梶川君はよくやってくれたが、早目に、わしが気付いて手を打つべきだった。
Zが怒るのも無理はないが、わしは、彼女らにも、悪かったと思っている。
大槻のおっさん、そんなこと、言うてたな。
まあ、そういうことをわしに求めるのは、職責上確かに必要なことであって、わしも、本来そういう仕事を期待される立場であったことは確かじゃ。
そこでこそ、わしはきちんとした成果を出さねばならなかった。
まったくできなかったとは言わんが、Z君のように間に合わなかったこともあれば、うまくいかなかったことも、ある。
そういう問題ではないと言われればそれまでかもしれんが、金の問題を少し述べさせてくれるかな。

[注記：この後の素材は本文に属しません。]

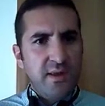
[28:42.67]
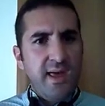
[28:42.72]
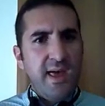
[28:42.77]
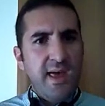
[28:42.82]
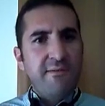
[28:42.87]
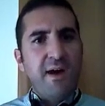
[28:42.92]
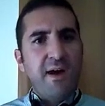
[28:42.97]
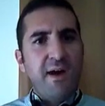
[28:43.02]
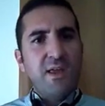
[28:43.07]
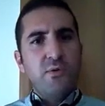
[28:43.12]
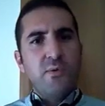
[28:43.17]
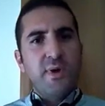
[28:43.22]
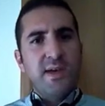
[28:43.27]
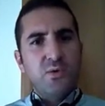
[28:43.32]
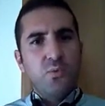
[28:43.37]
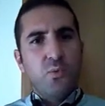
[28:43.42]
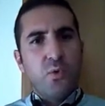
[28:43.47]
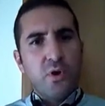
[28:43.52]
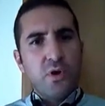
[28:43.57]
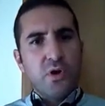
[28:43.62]
Evaluate
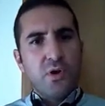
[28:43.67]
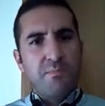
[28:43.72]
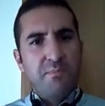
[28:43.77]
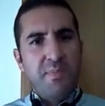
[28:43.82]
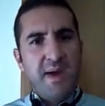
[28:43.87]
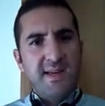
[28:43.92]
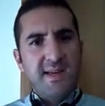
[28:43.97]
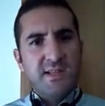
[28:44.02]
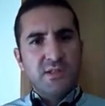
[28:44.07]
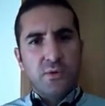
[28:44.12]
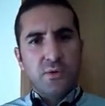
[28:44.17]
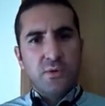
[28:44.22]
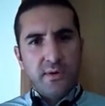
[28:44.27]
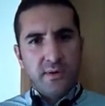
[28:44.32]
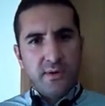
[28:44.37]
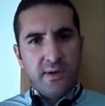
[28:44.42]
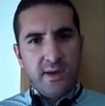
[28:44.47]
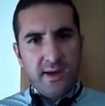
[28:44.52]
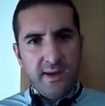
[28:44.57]
work based on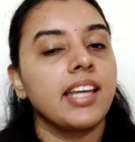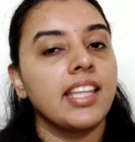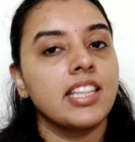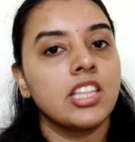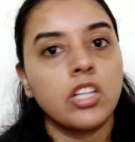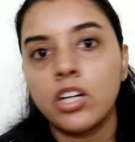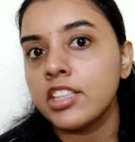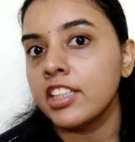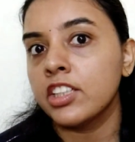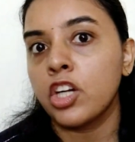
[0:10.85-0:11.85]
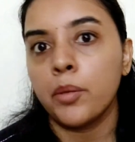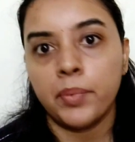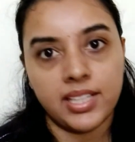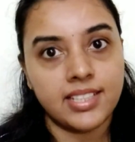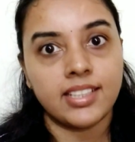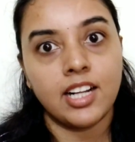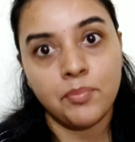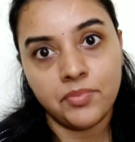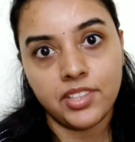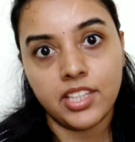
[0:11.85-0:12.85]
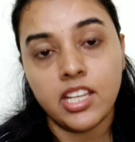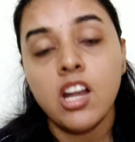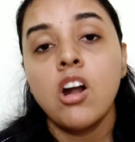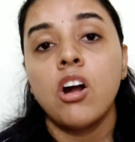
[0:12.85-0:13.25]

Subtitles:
cannot incorporate a company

あの宮木正男が確か2歳ぐらいからよつ葉園に措置されて来て、高1修了後中退してよつ葉園を措置解除されて出ていくまでの十数年間で、莫大な金が費やされたことは、間違いない事実じゃ。
措置費に限らず、宮木正男に関して国などからよつ葉園に支給された金はどこに行ったのか?
その金の真の出処は・・・、もう指摘するだけ野暮ではあるけどな。
本当に、宮木正男の人生にとって、ためになる使われ方ができていたのか?
わしは、今でも疑問に思っとる。
普段なら饒舌な米河氏であるが、このときばかりは、山崎氏の弁に、黙って耳を傾けていたという。